Her ırmak kendi göğüne yaslanır,
Her kuş kendi göğünü gök sanır...
Sahiplenerek yürüdüğün o ömür var ya;
Havada uçuşan gelincik tozlarıdır...

Bülent Özcan/''Gelincik Tozları''
Londra - 11.01.2001

Bahçede kendiliğinden açıvermiş; elma ağacının dibinde bu sabah gördüm. Yaprakları usulca sallayan esinti azıcık daha hızlansa çıt edip kopacak kadar inceydi boynu, parlak, arsız kızıllığı yanında mütevazı ve çekingen edası melodiye bir türlü oturmayan, prozodosi yanlış şarkı sözlerini hatırlatıyordu insana. Biraz da anneanneyi hatırlatıyordu, ''gelincik şerbeti'' tarifini aklında yazılı tutan bütün ölmüş Girit'li kadınları hatırlatıyordu. Bu açılıp saçılmış çiçek halinin akşama kalmayacağını, her bir çeneğin başka bir yöne uçuşup kaybolacağını bilmek acıtıyordu. Koparıp vazoya koyamayacağını, ne yapsan onun bu bir günlük saltanatını daha fazla uzatamayacağını da biliyordun, ne tuhaf... Belki de bu yüzden toplayıp şerbetini yapmayı akıl etmişti o eski kadınlar, bu gelip geçici hikâyeye bir virgül koymak, o ifadesi güç rengi hiç olmazsa birkaç ay saklayabilmek için.
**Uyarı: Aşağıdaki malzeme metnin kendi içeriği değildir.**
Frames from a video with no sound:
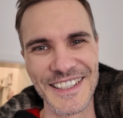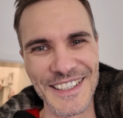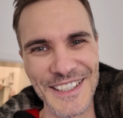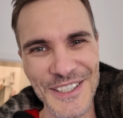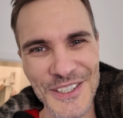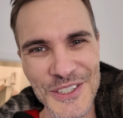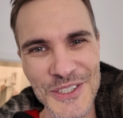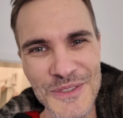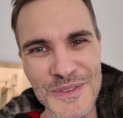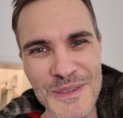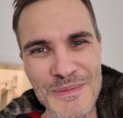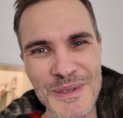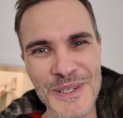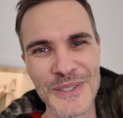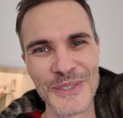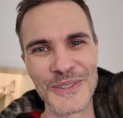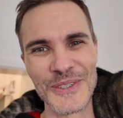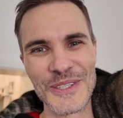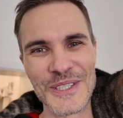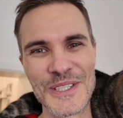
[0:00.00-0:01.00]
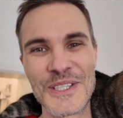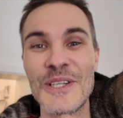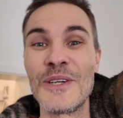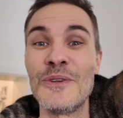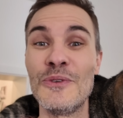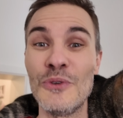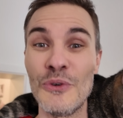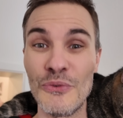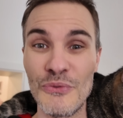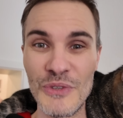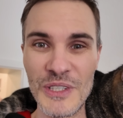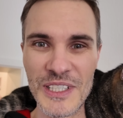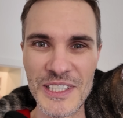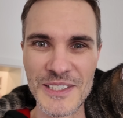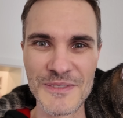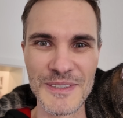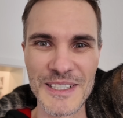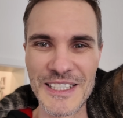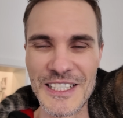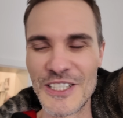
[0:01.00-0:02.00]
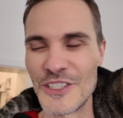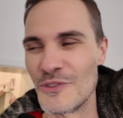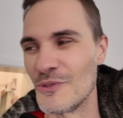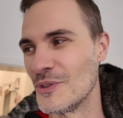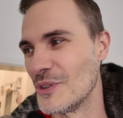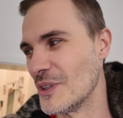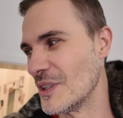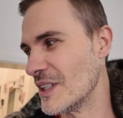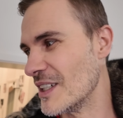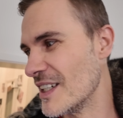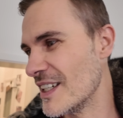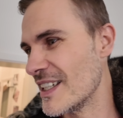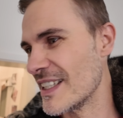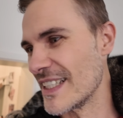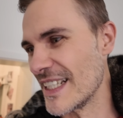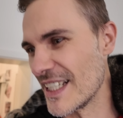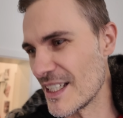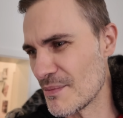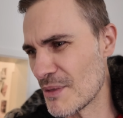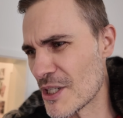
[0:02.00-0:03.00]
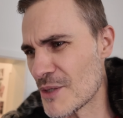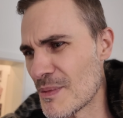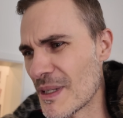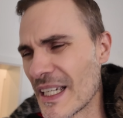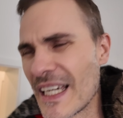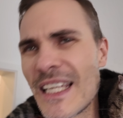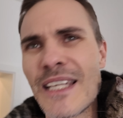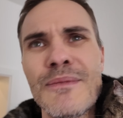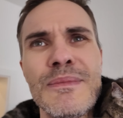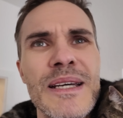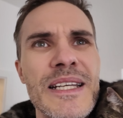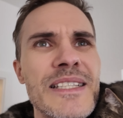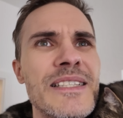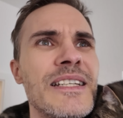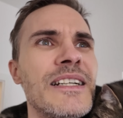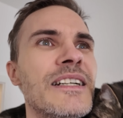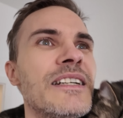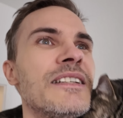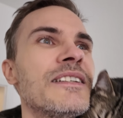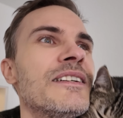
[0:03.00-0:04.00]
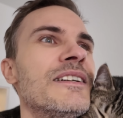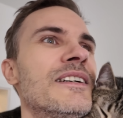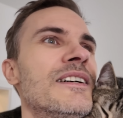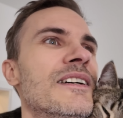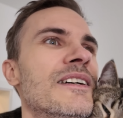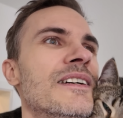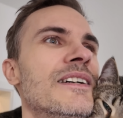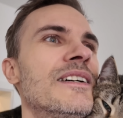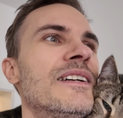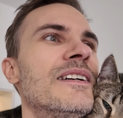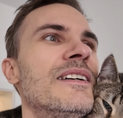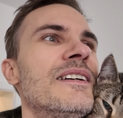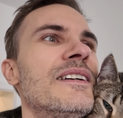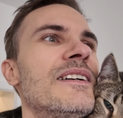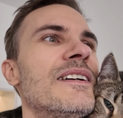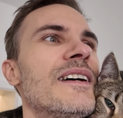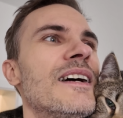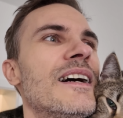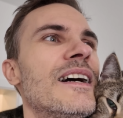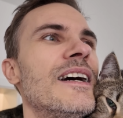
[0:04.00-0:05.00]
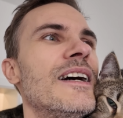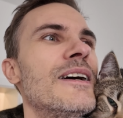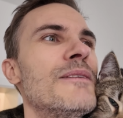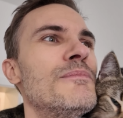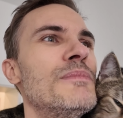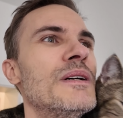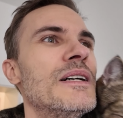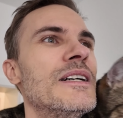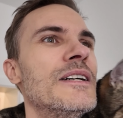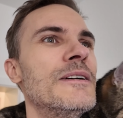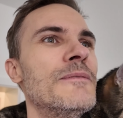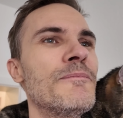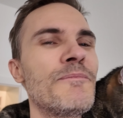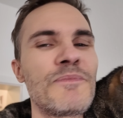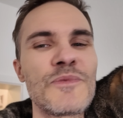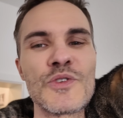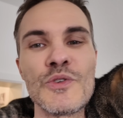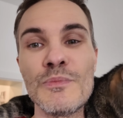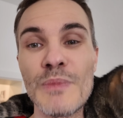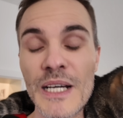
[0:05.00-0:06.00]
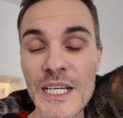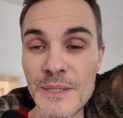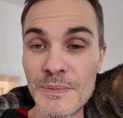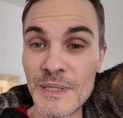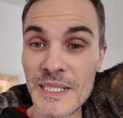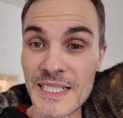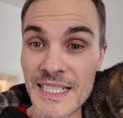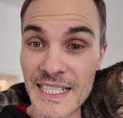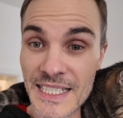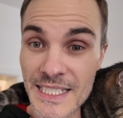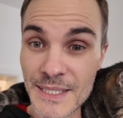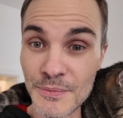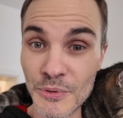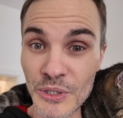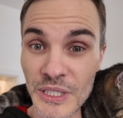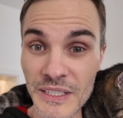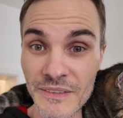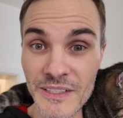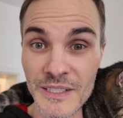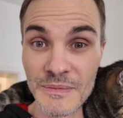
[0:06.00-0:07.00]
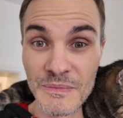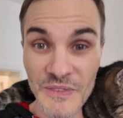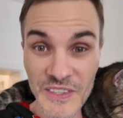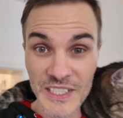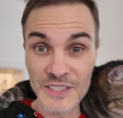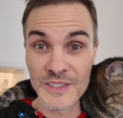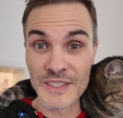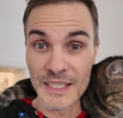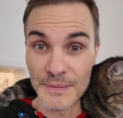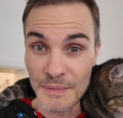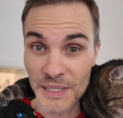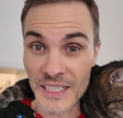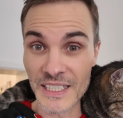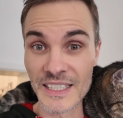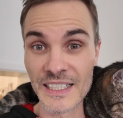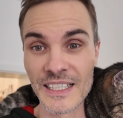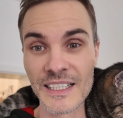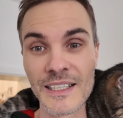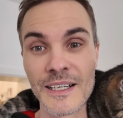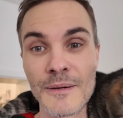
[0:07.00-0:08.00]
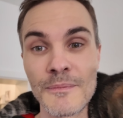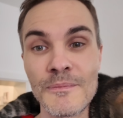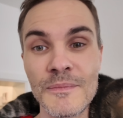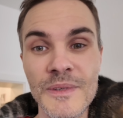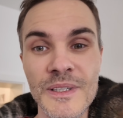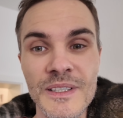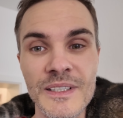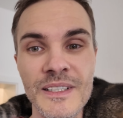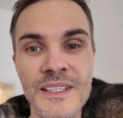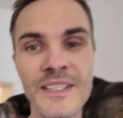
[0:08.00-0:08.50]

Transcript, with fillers: genauso wie bei euch, nur 24 Stunden. Ich hätte manchmal gerne mehr Zeit. Aber zum Beispiel das letzte Projekt, was wir zusammen angegangen haben,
Zamanın hoyrat rüzgârından bir avuç gelincik kırmızısı kurtarıp kimbilir kimlerin ve nelerin kırdığı gönüllerini biraz olsun teskin edebilmek için belki...

( Kardeşim, üzerinize kuş sıçmıyorsa, köpek işemiyorsa, sabaha karşı terlemiyorsanız “klimatize” ortamlarınızda, çocukların topları ezmiyorsa şen şakrak; bilin ki sıçtınız! Bittiniz, artık kokunuz da kalmadı, renginiz de… Terletmeyen, 24 saat etkili deodorantlarınızla ozon tabakasının da içine sıçtınız, ter bezlerinizin de… Parfümlerinizle bastırdığınız kokunuz sizindi, sabah akşam sıkındıklarınızla kaç kişilik bir “aynı kokar ordusunun neferi” oldunuz? Sayamıyor musunuz? Bence artık “limited” işaretli ürünlerden kullanın. Ben size daha ne diyeyim?) diyerek pencere ardı çiçeklerine ve o çiçeklerin sahtekâr insanlarına seslenen yazarın bu kırılgan gelincikle alâkası nedir diye düşünmek beyhûde. Zaten bu mevsimde birşeylerin birşeylerle ne kadar uyup uymadığını, ne kadar alâkalı olup olmadığını düşünüyorsanız Mayıs fazla kalmaz ki sizde, çeker gider. Ve haklıdır üstelik, çok ta iyi eder!..

1 yorum:

Adsız dedi ki...

bu güzel yazı için teşekkür ederim. Gelincik şerbeti ile ilgili minik bir katkı: Bozcaada'da bir yer üretiyor, geçen yaz önce buz gibi bir bardak içmiş arkasından da bir şişe satın almıştım bir kafeden. istanbul'a gidince hemen bitti tabi.aklınızda olsun isteyince gönderiyorlar. adresleri:
http://www.bozcaada.info/gelincik/adagelincik.html
bana hatırlattığınız için tekrar teşekkür ederim.